Council showed its moral fibre

Resident thinks city decision to oppose Enbridge pipeline shows true democracy.

Dear Sir:

Re: Terrace city council’s decision not to support the Enbridge oil pipeline.

Thank goodness we still have a democracy, and as a friend has often said, “work with it or lose it.”

Lael McKeown (letter February 1) and I will be on the opposite sides of the fence over the city’s decision.

Council had a legitimate right to open up the discussion and decide on what direction is best for Terrace.

That legitimacy is based upon the fact that the majority of residents who have spoken out over the past four years have been opposed to the project.

As well, many of those who are opposed to the pipeline project along with most of those in favour have for their own reasons remained silent.

The fact is Terrace residents have contrasting visions over what the economic future for the community should be.

I say we are in an enviable position to say no to industrial development proposals for our area that threaten tourism, a clean water, salmon and a lifestyle that most Terrace residents dearly want to preserve. It is a lifestyle based upon a pollution-free Skeena River watershed, with an intact and productive salmonid fishery.  It is a lifestyle that helps to keep many professional and qualified workers in our community.

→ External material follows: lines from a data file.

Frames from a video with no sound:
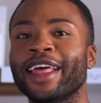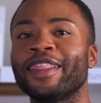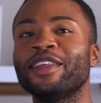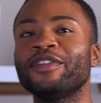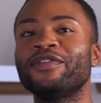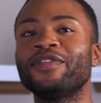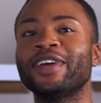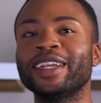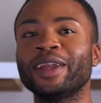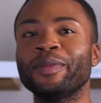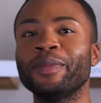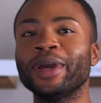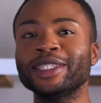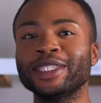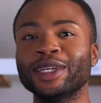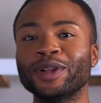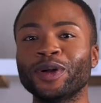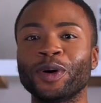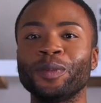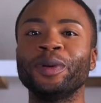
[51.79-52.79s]
the
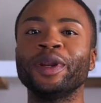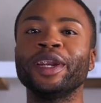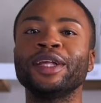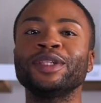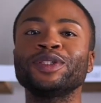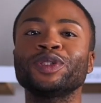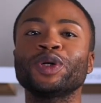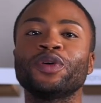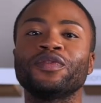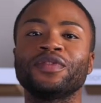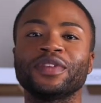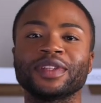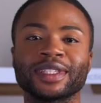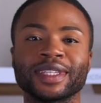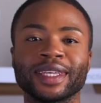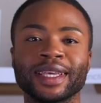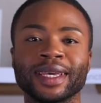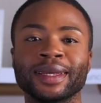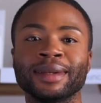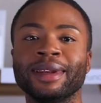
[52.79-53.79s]
fundamental components of the
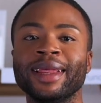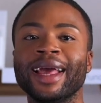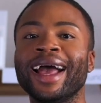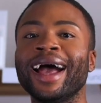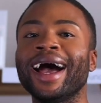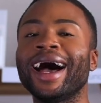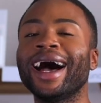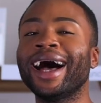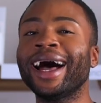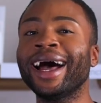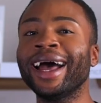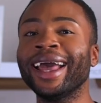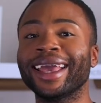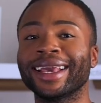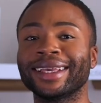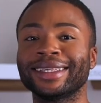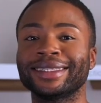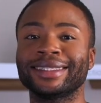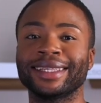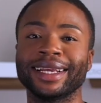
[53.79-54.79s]
skin are
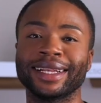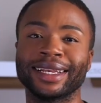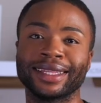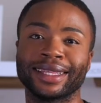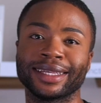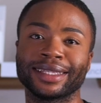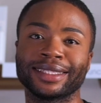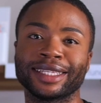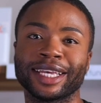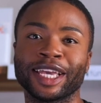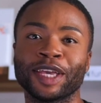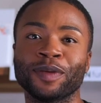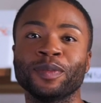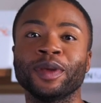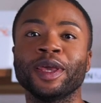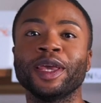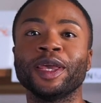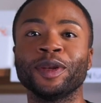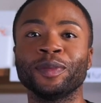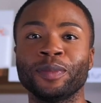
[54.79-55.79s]
exactly the
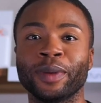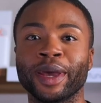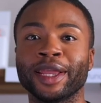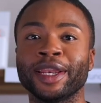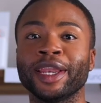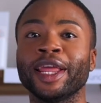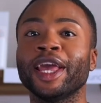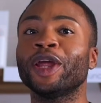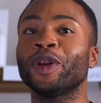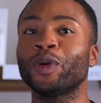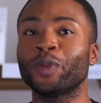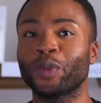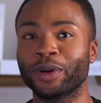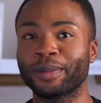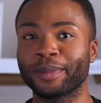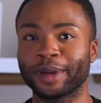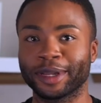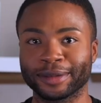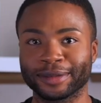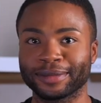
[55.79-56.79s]
same in men and
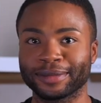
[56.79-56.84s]
women.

Contrary to the notion that Terrace should never say no to a major project I say it is not always possible to have one’s cake and be able to eat it, too.

Industrial developers and investors will understand and work with a community with a moral fibre and a vision and will plan around it.  It is called knowing where the goal posts are. Mines will be developed, timber will be harvested and the service industry and tourism will continue to hum along. New development can and will take place.

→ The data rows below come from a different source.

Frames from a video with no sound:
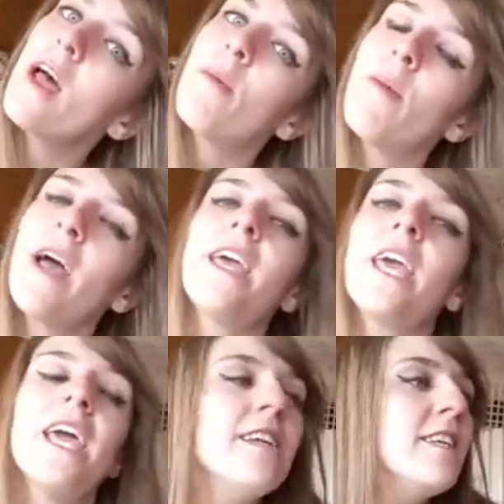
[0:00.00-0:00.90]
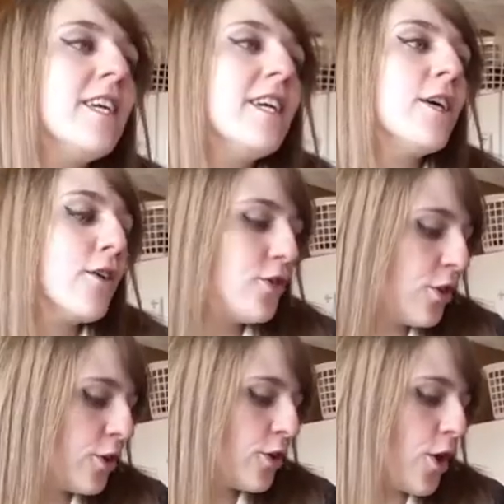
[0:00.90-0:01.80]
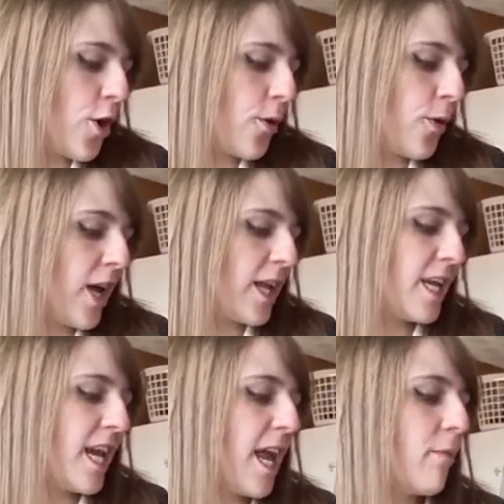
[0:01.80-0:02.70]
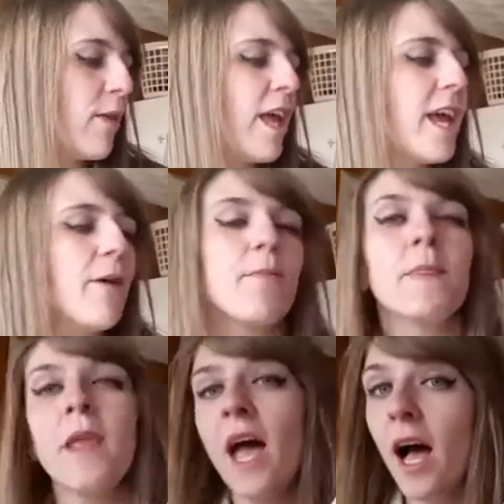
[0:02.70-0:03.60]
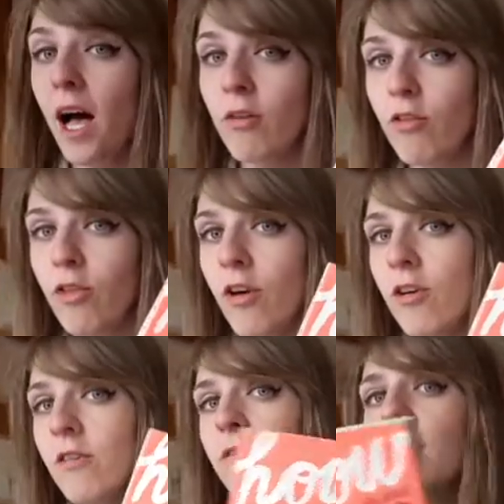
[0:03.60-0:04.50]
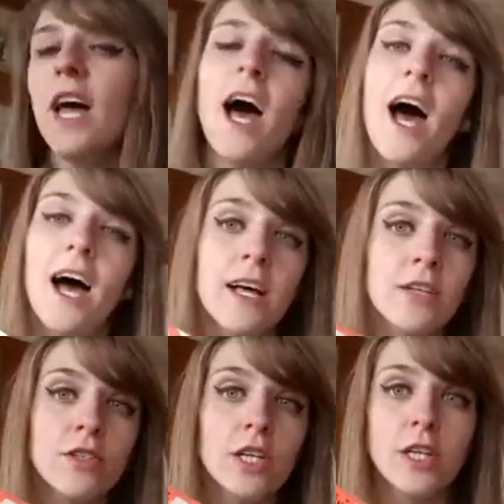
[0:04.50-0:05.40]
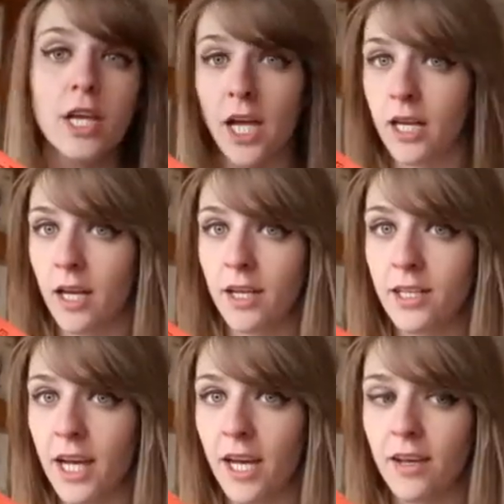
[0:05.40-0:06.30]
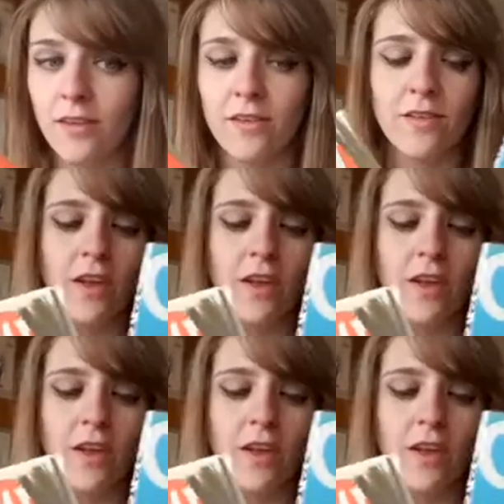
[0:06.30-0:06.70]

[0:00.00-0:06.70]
by Katie Cotugno, namely How to Love and 99 Days.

There is no need for surprises or conflict if there is a plan the community is comfortable with.  If Terrace were to embrace the notion that we must not offend a potential investor, that “anything goes concept,” there will always be community tension and conflict.  It is time for Terrace to have a community dialogue, to search for what will work and what is acceptable.  Terrace council made the courageous right decision on February 13, to move us in that direction.